Abstract
Glioma, with its heterogeneous microenvironments and genetic subtypes, presents substantial challenges for treatment prediction and development. We integrated 3D bioprinting and multi-algorithm machine learning as a novel approach to enhance the assessment and understanding of glioma treatment responses and microenvironment characteristics. The bioprinted patient-derived glioma tissues successfully recapitulated molecular properties and drug responses of native tumors. We then developed GlioML, a machine learning workflow incorporating nine distinct algorithms and a weighted ensemble model that generated robust gene expression-based predictors, each reflecting the diverse action mechanisms of various compounds and drugs. The ensemble model superseded the performance of all individual algorithms across diverse in vitro systems, including sphere cultures, complex 3D bioprinted multicellular models, and 3D patient-derived tissues. By integrating bioprinting, the evaluative scope of the treatment expanded to T cell-related therapy and anti-angiogenesis targeted therapy. We identified promising compounds and drugs for glioma treatment and revealed distinct immunosuppressive or angiogenic myeloid-infiltrated tumor microenvironments. These insights pave the way for enhanced therapeutic development for glioma and potentially for other cancers, highlighting the broad application potential of this integrative and translational approach.
Overview
- The study aimed to develop a novel approach to assess and understand glioma treatment responses and microenvironment characteristics using 3D bioprinting and multi-algorithm machine learning. The study successfully recapitulated molecular properties and drug responses of native tumors using bioprinted patient-derived glioma tissues. The machine learning workflow, GlioML, was developed to generate robust gene expression-based predictors for various compounds and drugs. The ensemble model outperformed individual algorithms across diverse in vitro systems, expanding the evaluative scope of treatment to T cell-related therapy and anti-angiogenesis targeted therapy. The study identified promising compounds and drugs for glioma treatment and revealed distinct immunosuppressive or angiogenic myeloid-infiltrated tumor microenvironments, paving the way for enhanced therapeutic development for glioma and potentially for other cancers. The study highlights the broad application potential of this integrative and translational approach.

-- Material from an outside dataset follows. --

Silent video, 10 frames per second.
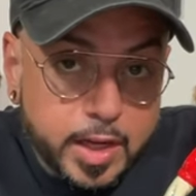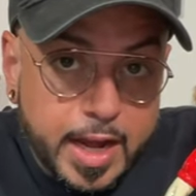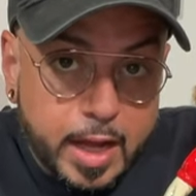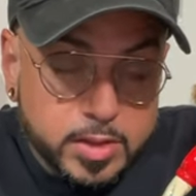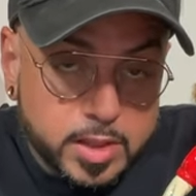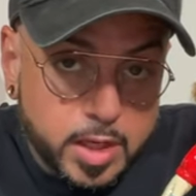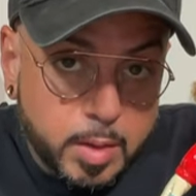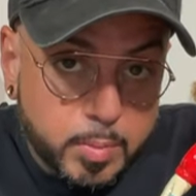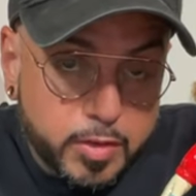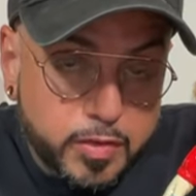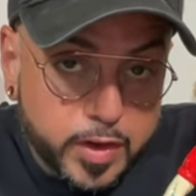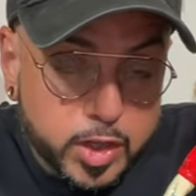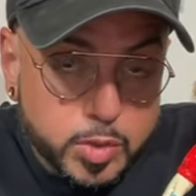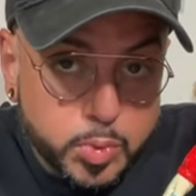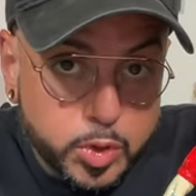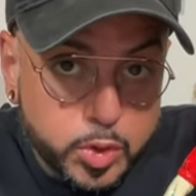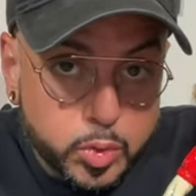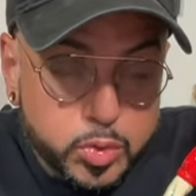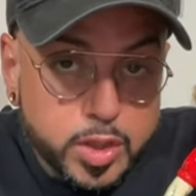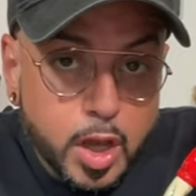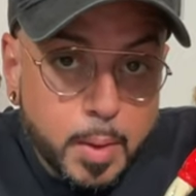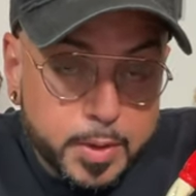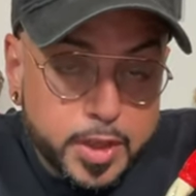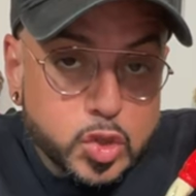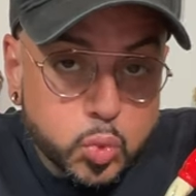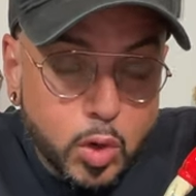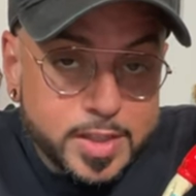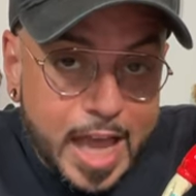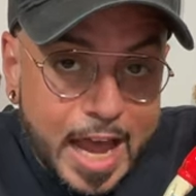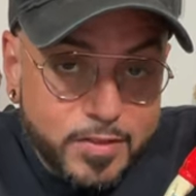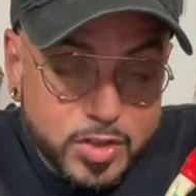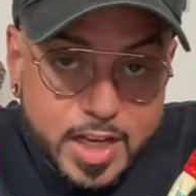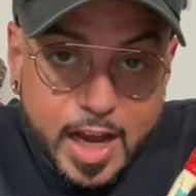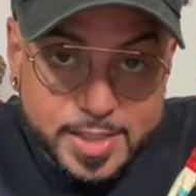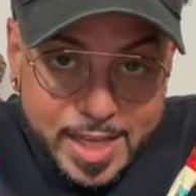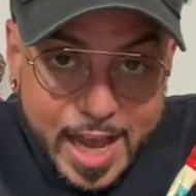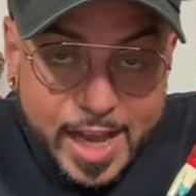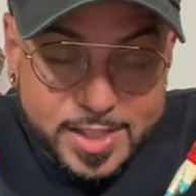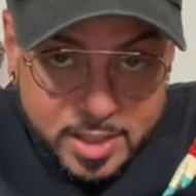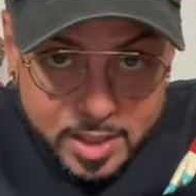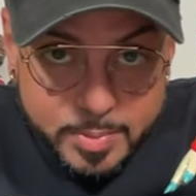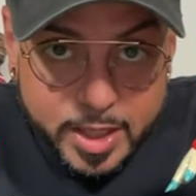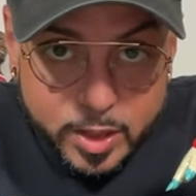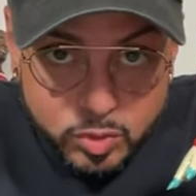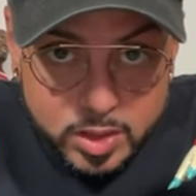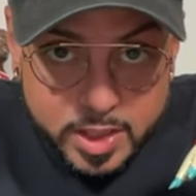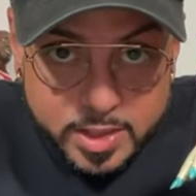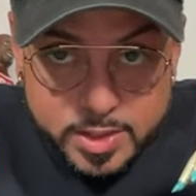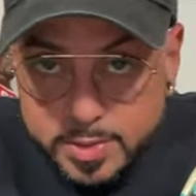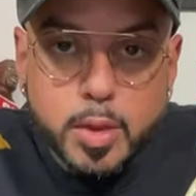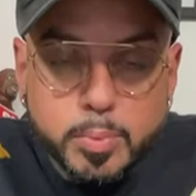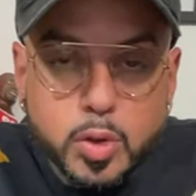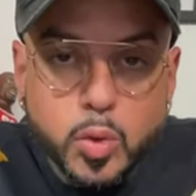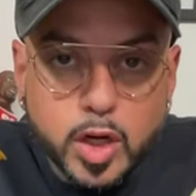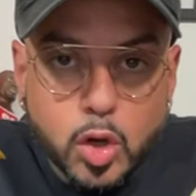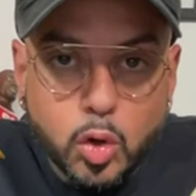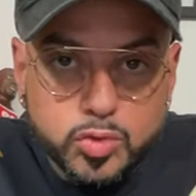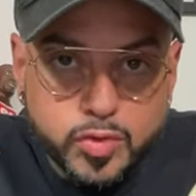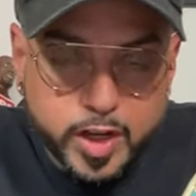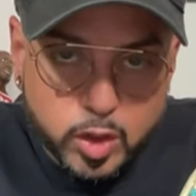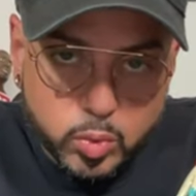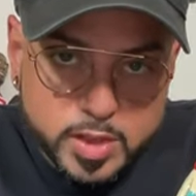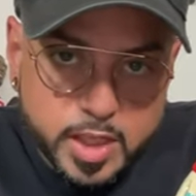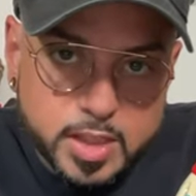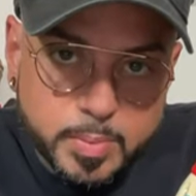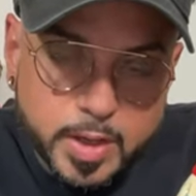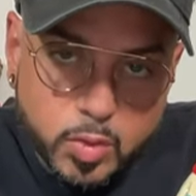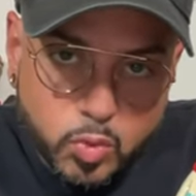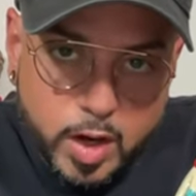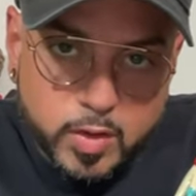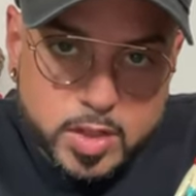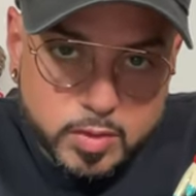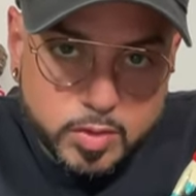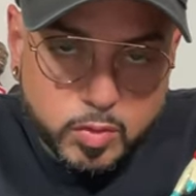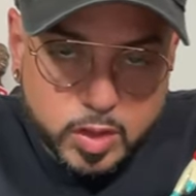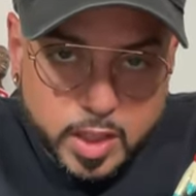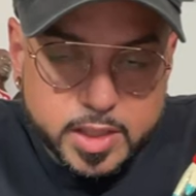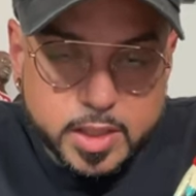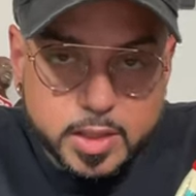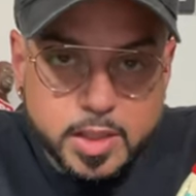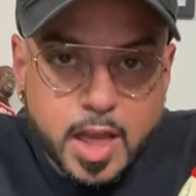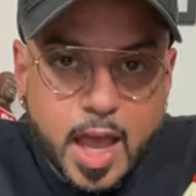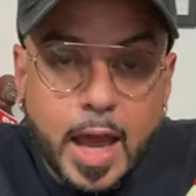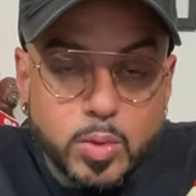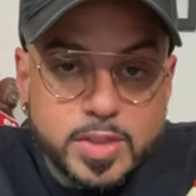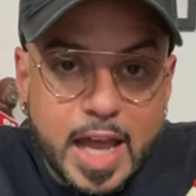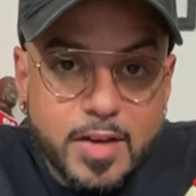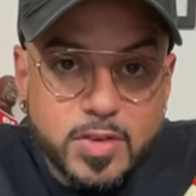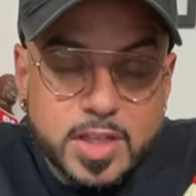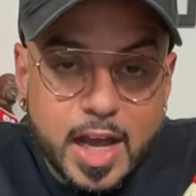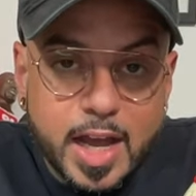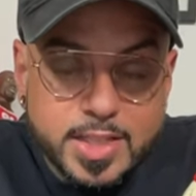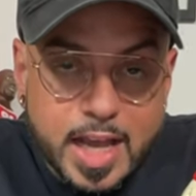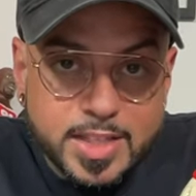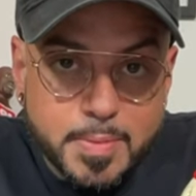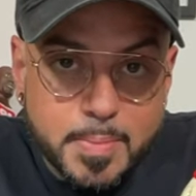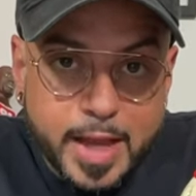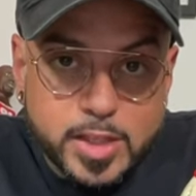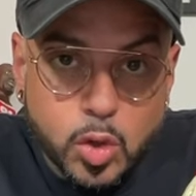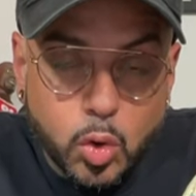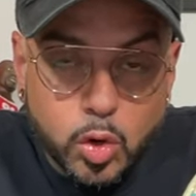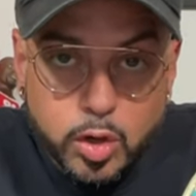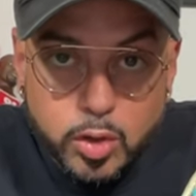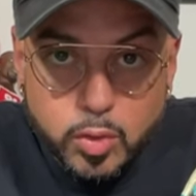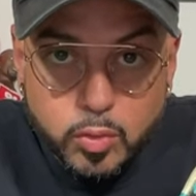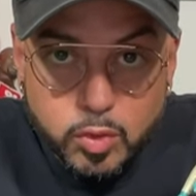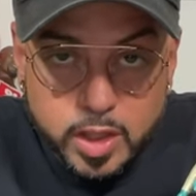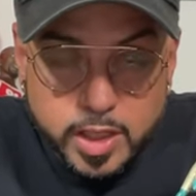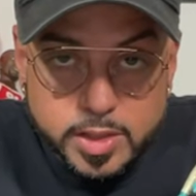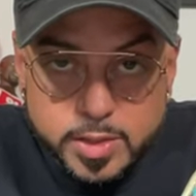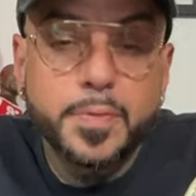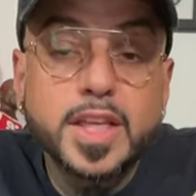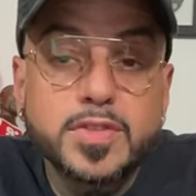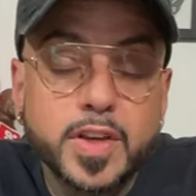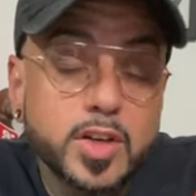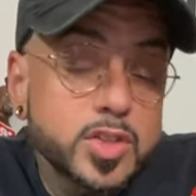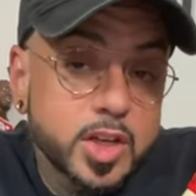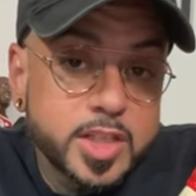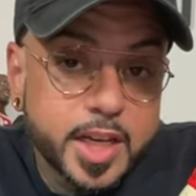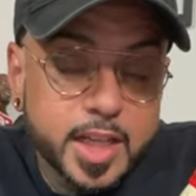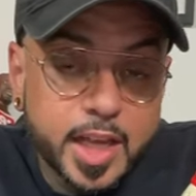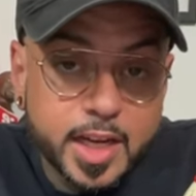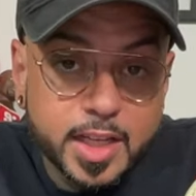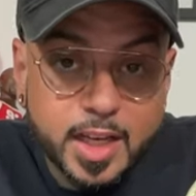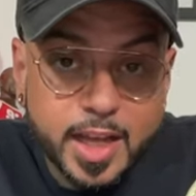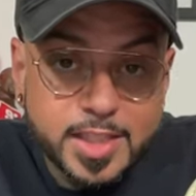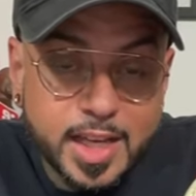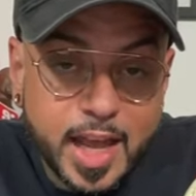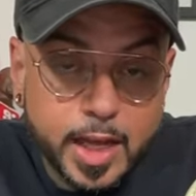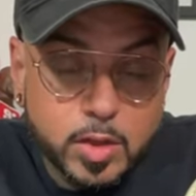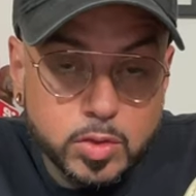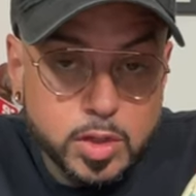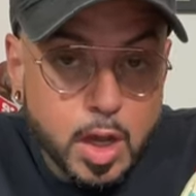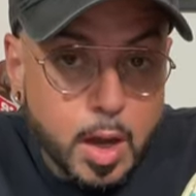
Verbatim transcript: announced the number of figures produced, but this was advertised as a limited release. The blue and gold figure was said to be the rarest of the releases and was advertised as a made-to-order release. These figures articulate in the legs and ankles,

Comparative Analysis & Findings
- The study compared the outcomes observed under different experimental conditions or interventions, including sphere cultures, complex 3D bioprinted multicellular models, and 3D patient-derived tissues. The results showed that the ensemble model generated by GlioML outperformed individual algorithms across all these in vitro systems. The study also identified distinct immunosuppressive or angiogenic myeloid-infiltrated tumor microenvironments, which have implications for treatment development and personalized medicine. The findings support the potential of the integrative and translational approach for predicting treatment responses and developing novel therapies for glioma and other cancers.
Implications and Future Directions
- The study's findings have significant implications for the field of research and clinical practice, as they highlight the potential of integrative and translational approaches for predicting treatment responses and developing novel therapies for glioma and other cancers. The study also identified limitations, such as the need for larger sample sizes and validation in vivo. Future research directions could include expanding the scope of the study to include other types of cancers, exploring the role of other microenvironments, and developing personalized treatment plans based on the findings. The study's approach could also be applied to other fields, such as drug discovery and precision medicine.